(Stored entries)
*** Block opens ***
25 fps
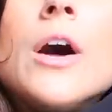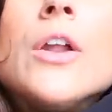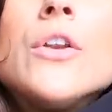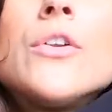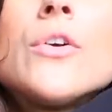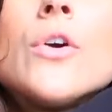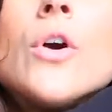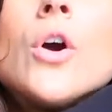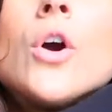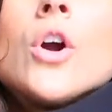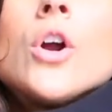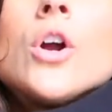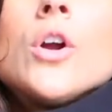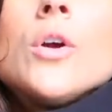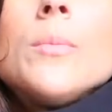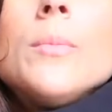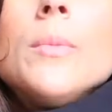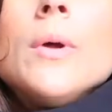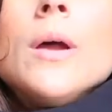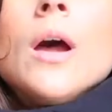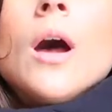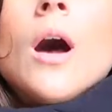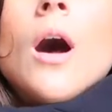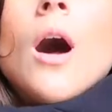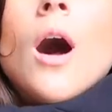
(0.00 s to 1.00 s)

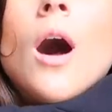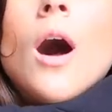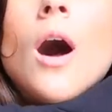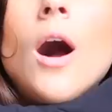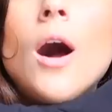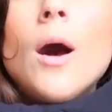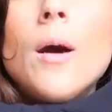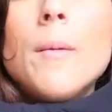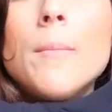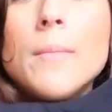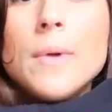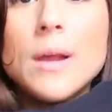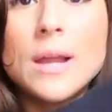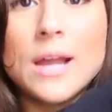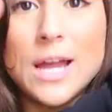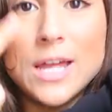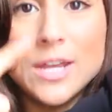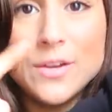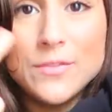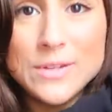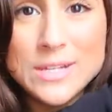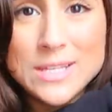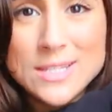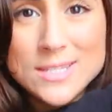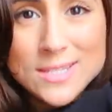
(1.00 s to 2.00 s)
underarm, um,
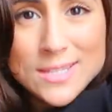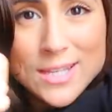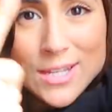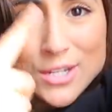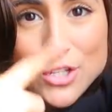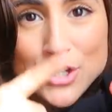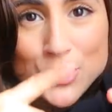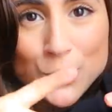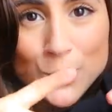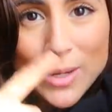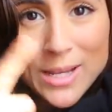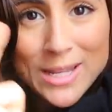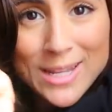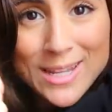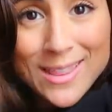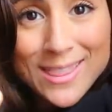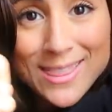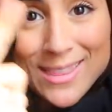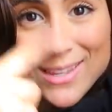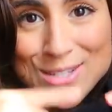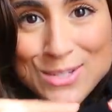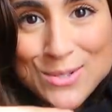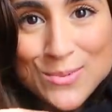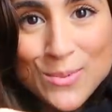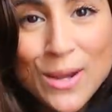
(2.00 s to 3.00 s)
kind of accentuating
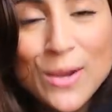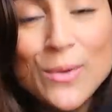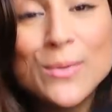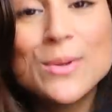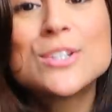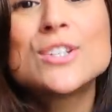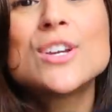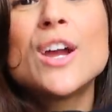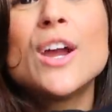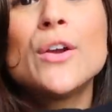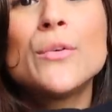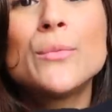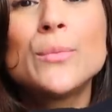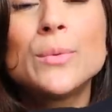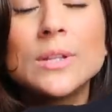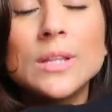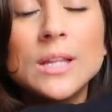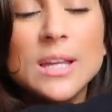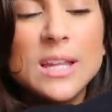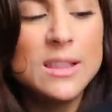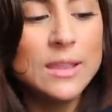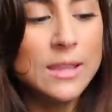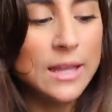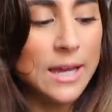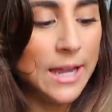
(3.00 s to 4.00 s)
this way, which I
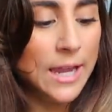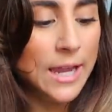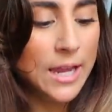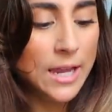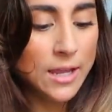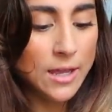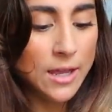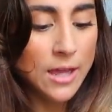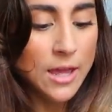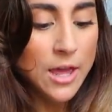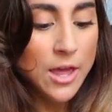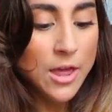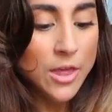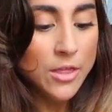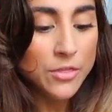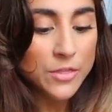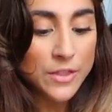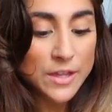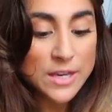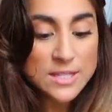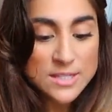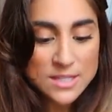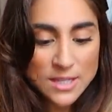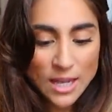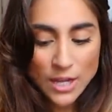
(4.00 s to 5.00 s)
really like.
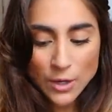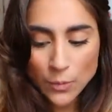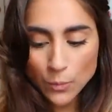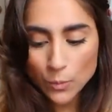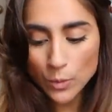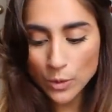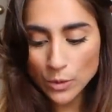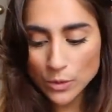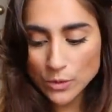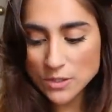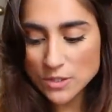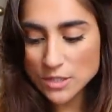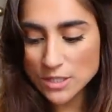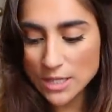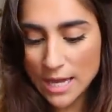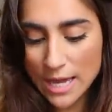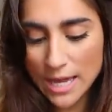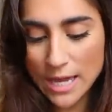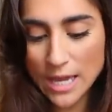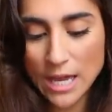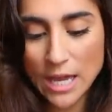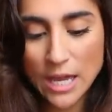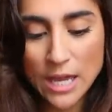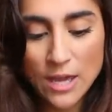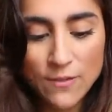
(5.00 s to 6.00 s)
This I will
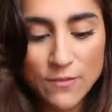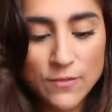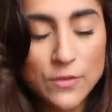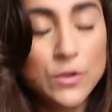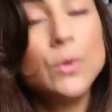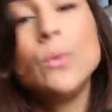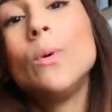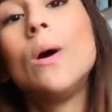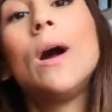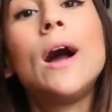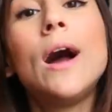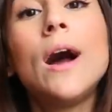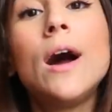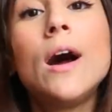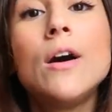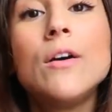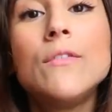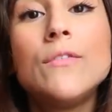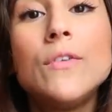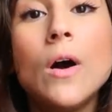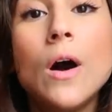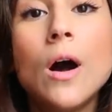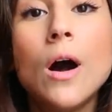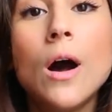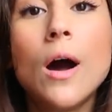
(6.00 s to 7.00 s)
say, if you
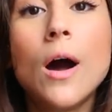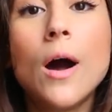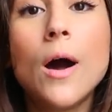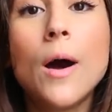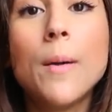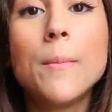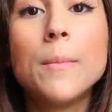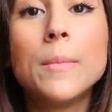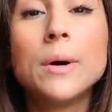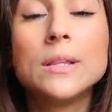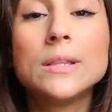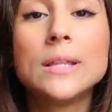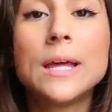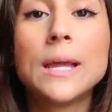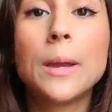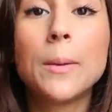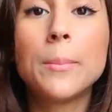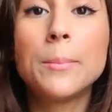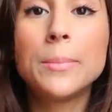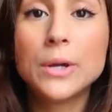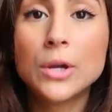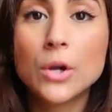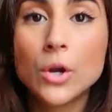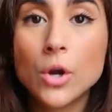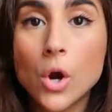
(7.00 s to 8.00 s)
have um,
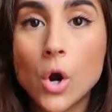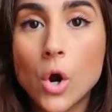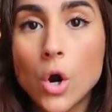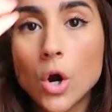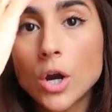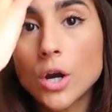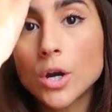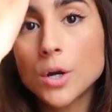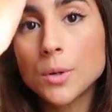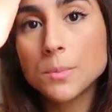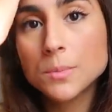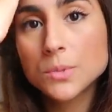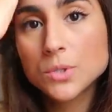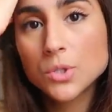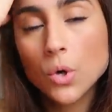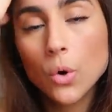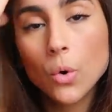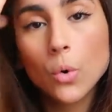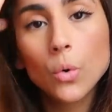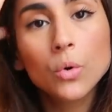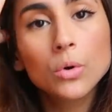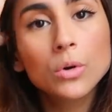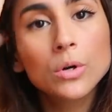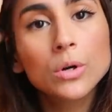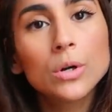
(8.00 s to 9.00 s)
like bigger arms
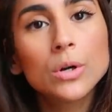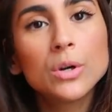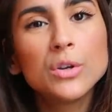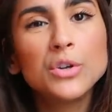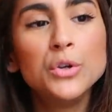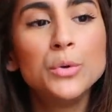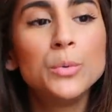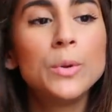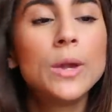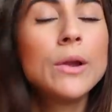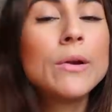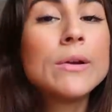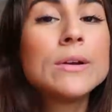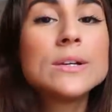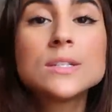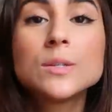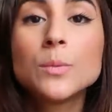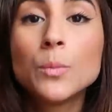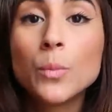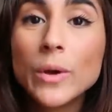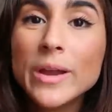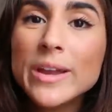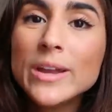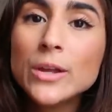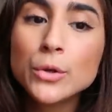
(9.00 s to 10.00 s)
or you carry
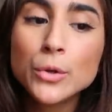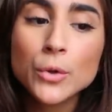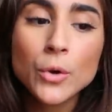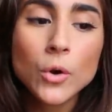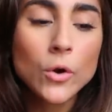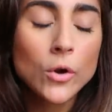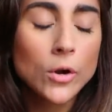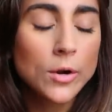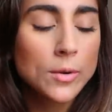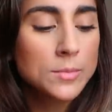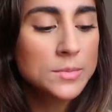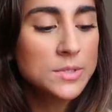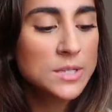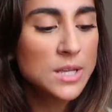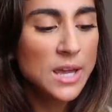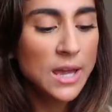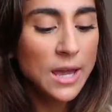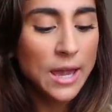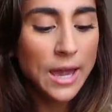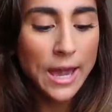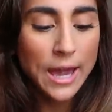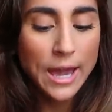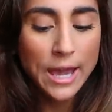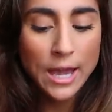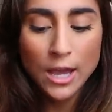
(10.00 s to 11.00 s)
some weight in your arms
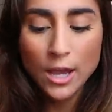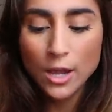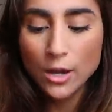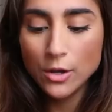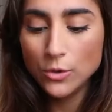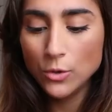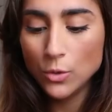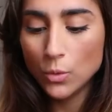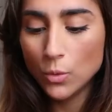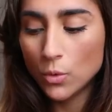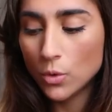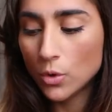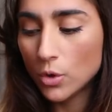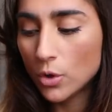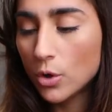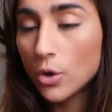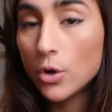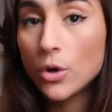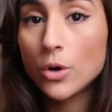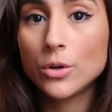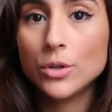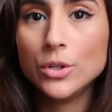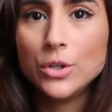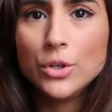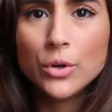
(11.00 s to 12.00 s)
and
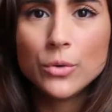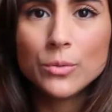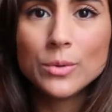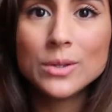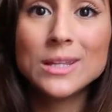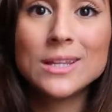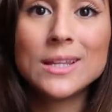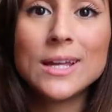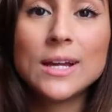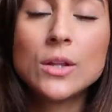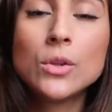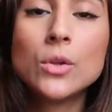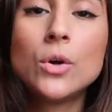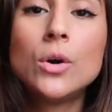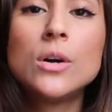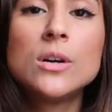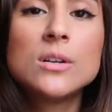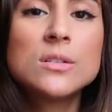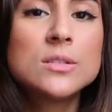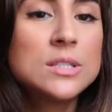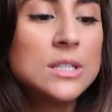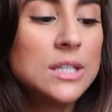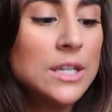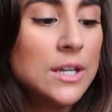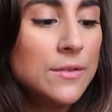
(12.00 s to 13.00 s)
you're, you don't really like
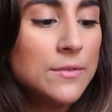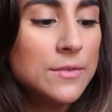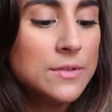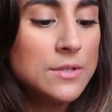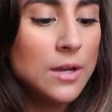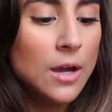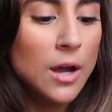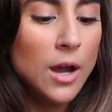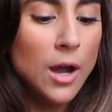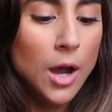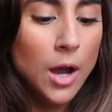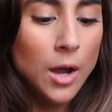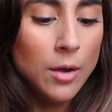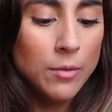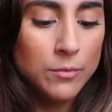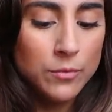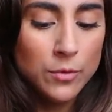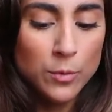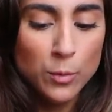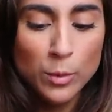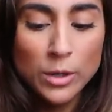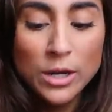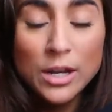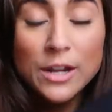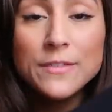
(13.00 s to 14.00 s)
long sleeves, um,
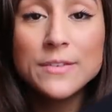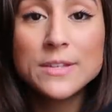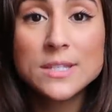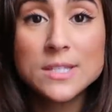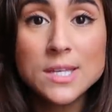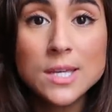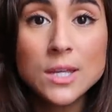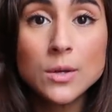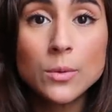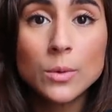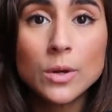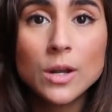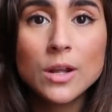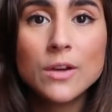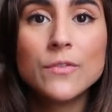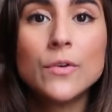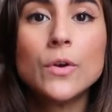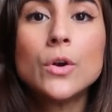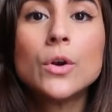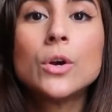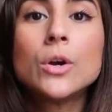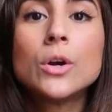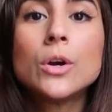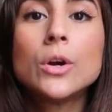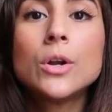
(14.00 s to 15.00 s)
from what I've seen and what I've
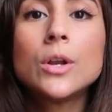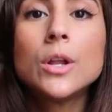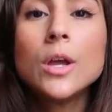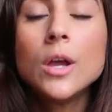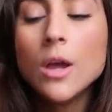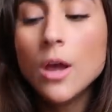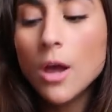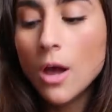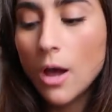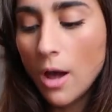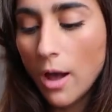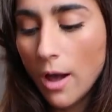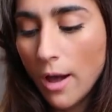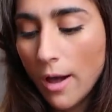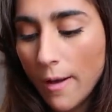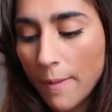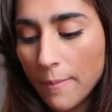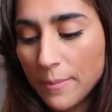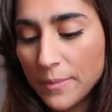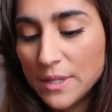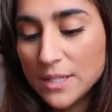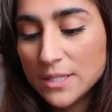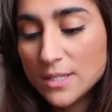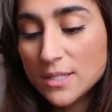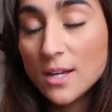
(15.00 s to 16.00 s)
heard,
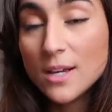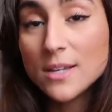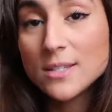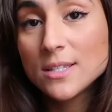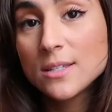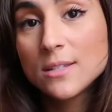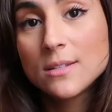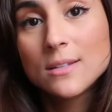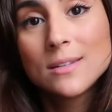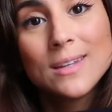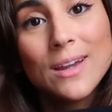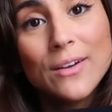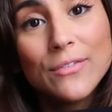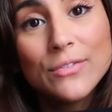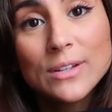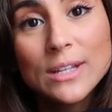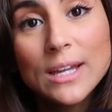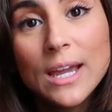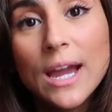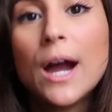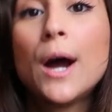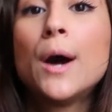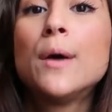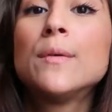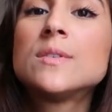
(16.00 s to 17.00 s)
um, this does
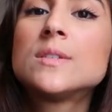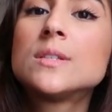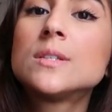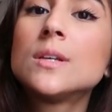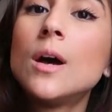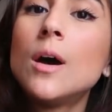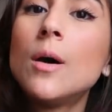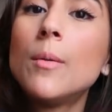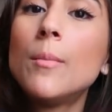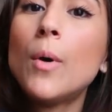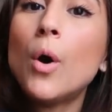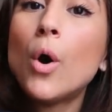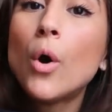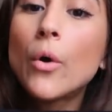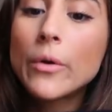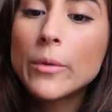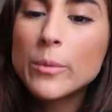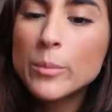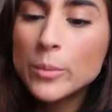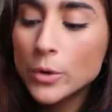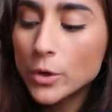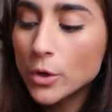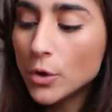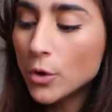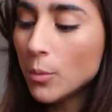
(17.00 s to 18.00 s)
definitely have some
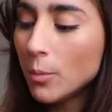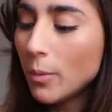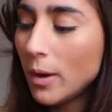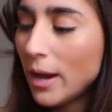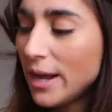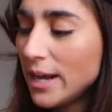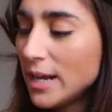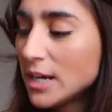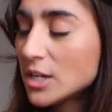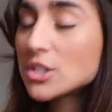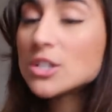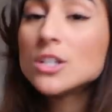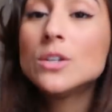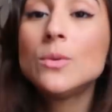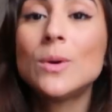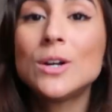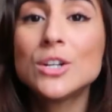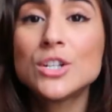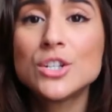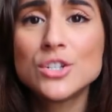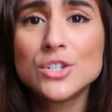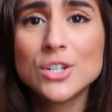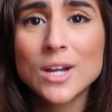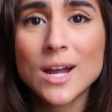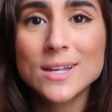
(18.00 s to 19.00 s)
arm room. I actually
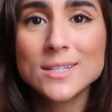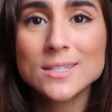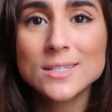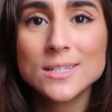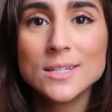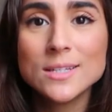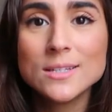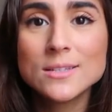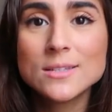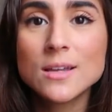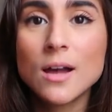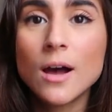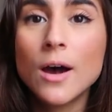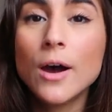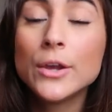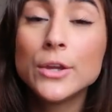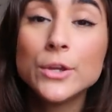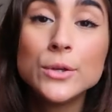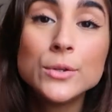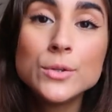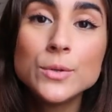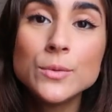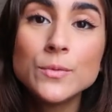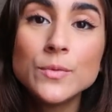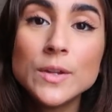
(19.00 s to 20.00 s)
watched Jazzy's uh,
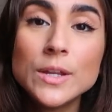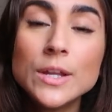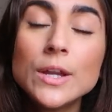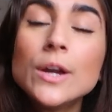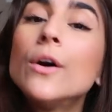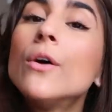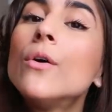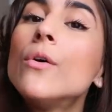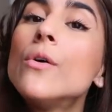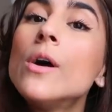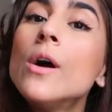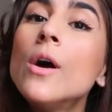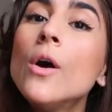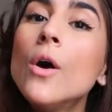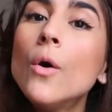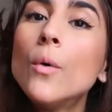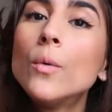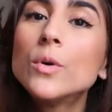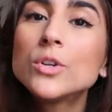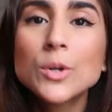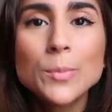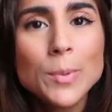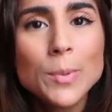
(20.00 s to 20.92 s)
YouTube video, which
*** Block closes ***
• **What you are asked to do**: Retype, exactly and only, the lines from the one containing "(1.00 s to 2.00 s)" through the end of the entries, both ends included, and omit all pictures.

• **Exercise output**:
(1.00 s to 2.00 s)
underarm, um,
(2.00 s to 3.00 s)
kind of accentuating
(3.00 s to 4.00 s)
this way, which I
(4.00 s to 5.00 s)
really like.
(5.00 s to 6.00 s)
This I will
(6.00 s to 7.00 s)
say, if you
(7.00 s to 8.00 s)
have um,
(8.00 s to 9.00 s)
like bigger arms
(9.00 s to 10.00 s)
or you carry
(10.00 s to 11.00 s)
some weight in your arms
(11.00 s to 12.00 s)
and
(12.00 s to 13.00 s)
you're, you don't really like
(13.00 s to 14.00 s)
long sleeves, um,
(14.00 s to 15.00 s)
from what I've seen and what I've
(15.00 s to 16.00 s)
heard,
(16.00 s to 17.00 s)
um, this does
(17.00 s to 18.00 s)
definitely have some
(18.00 s to 19.00 s)
arm room. I actually
(19.00 s to 20.00 s)
watched Jazzy's uh,
(20.00 s to 20.92 s)
YouTube video, which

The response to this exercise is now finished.